An English teacher by training, Joan Sjovoll was nonetheless convinced of the importance of science education. The Durham headteacher oversaw the building of an art-filled science centre in her school and advised leading science organisations on ways the subject could be promoted nationally.
Ms Sjovoll did not tell anyone how old she was. She was, a colleague tactfully stated, "an experienced headteacher". But, several decades ago, she began her career as a secondary English teacher. Her career choice was motivated by her love of language. In later years, she would check every school letter or piece of PR material to ensure that it was well-written.
She wanted to make sure that her pupils were similarly able to express themselves confidently. And so she promoted in-school debating and oratory lessons.
But there were non-rhetorical conversations, too. She enjoyed the company of her pupils and always spoke to them as though they were her intellectual equals.
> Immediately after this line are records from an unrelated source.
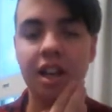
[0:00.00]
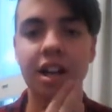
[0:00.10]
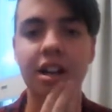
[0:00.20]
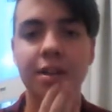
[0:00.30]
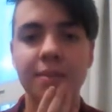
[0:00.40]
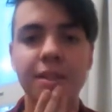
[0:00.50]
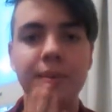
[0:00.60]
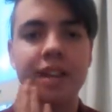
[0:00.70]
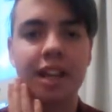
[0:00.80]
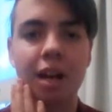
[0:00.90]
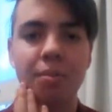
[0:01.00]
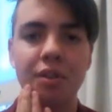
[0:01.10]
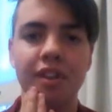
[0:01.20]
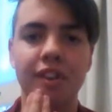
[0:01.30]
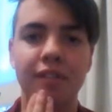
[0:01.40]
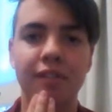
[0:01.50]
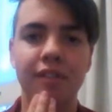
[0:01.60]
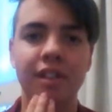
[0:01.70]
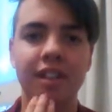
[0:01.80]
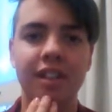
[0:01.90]
There's been a couple that
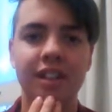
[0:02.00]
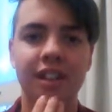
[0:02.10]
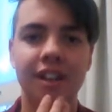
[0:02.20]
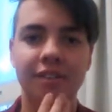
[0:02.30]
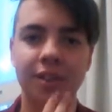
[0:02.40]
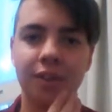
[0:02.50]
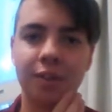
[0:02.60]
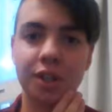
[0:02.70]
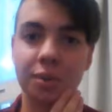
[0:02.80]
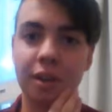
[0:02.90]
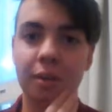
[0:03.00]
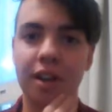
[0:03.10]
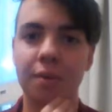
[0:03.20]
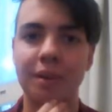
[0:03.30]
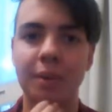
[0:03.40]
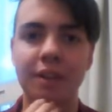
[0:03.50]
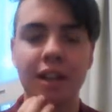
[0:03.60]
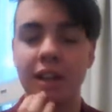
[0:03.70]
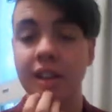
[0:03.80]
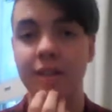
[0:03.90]
I've sort of wished went away pretty
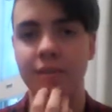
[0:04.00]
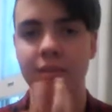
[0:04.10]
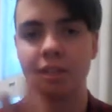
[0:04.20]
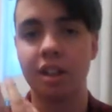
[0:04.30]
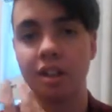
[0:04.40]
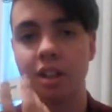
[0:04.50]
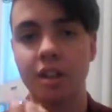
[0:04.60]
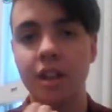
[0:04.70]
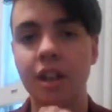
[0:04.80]
quickly, and they did.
She wanted to hear their opinions and valued what they had to say.
This became increasingly evident when she was appointed head of Deerness Valley Comprehensive in Durham and, in 2001, of nearby Framwellgate School. Whenever she was planning to make changes, whether to uniform, catering or the school campus, she would always ask pupils for feedback.
Education, she believed, should offer preparation for life, not simply for exams. Science and technology were growing fields in the North East, and increasingly she felt that it was vital for her and her pupils to understand the implications of research and technology. She spoke often to pupils about the spark of curiosity that was behind any technological advance.
Eventually, she became a trustee of two science education organisations, and oversaw the building of a science learning centre at Framwellgate. This centre included artwork based on scientific theories: one sculpture was formed out of primary numbers and magnetic spheres.
Increasingly, Ms Sjovoll was invited to strategy meetings at scientific organisations, including the Wellcome Trust. She could be acutely analytical in her approach to problems, but always coupled this with personal warmth. While she could be almost blunt in her opinions, she accompanied this with a willingness to step back and allow others to develop their own ideas. Similarly, she always made a point of considering the impact of any school-wide decisions on staff and pupils.
She was invariably the first to arrive in school, beginning her day before 7am. And she was usually the last to leave. "It's difficult to fit anything else in when you're that kind of headteacher," one colleague commented, when asked whether she had any outside interests. She did, however, have many inside-school interests. She mentored other heads and was invited to advise the National College for School Leadership and the Specialist Schools and Academies Trust.
Joan Sjovoll died on 18 January, following a long illness. She is survived by her husband, Geir, and her daughter, Kirsten.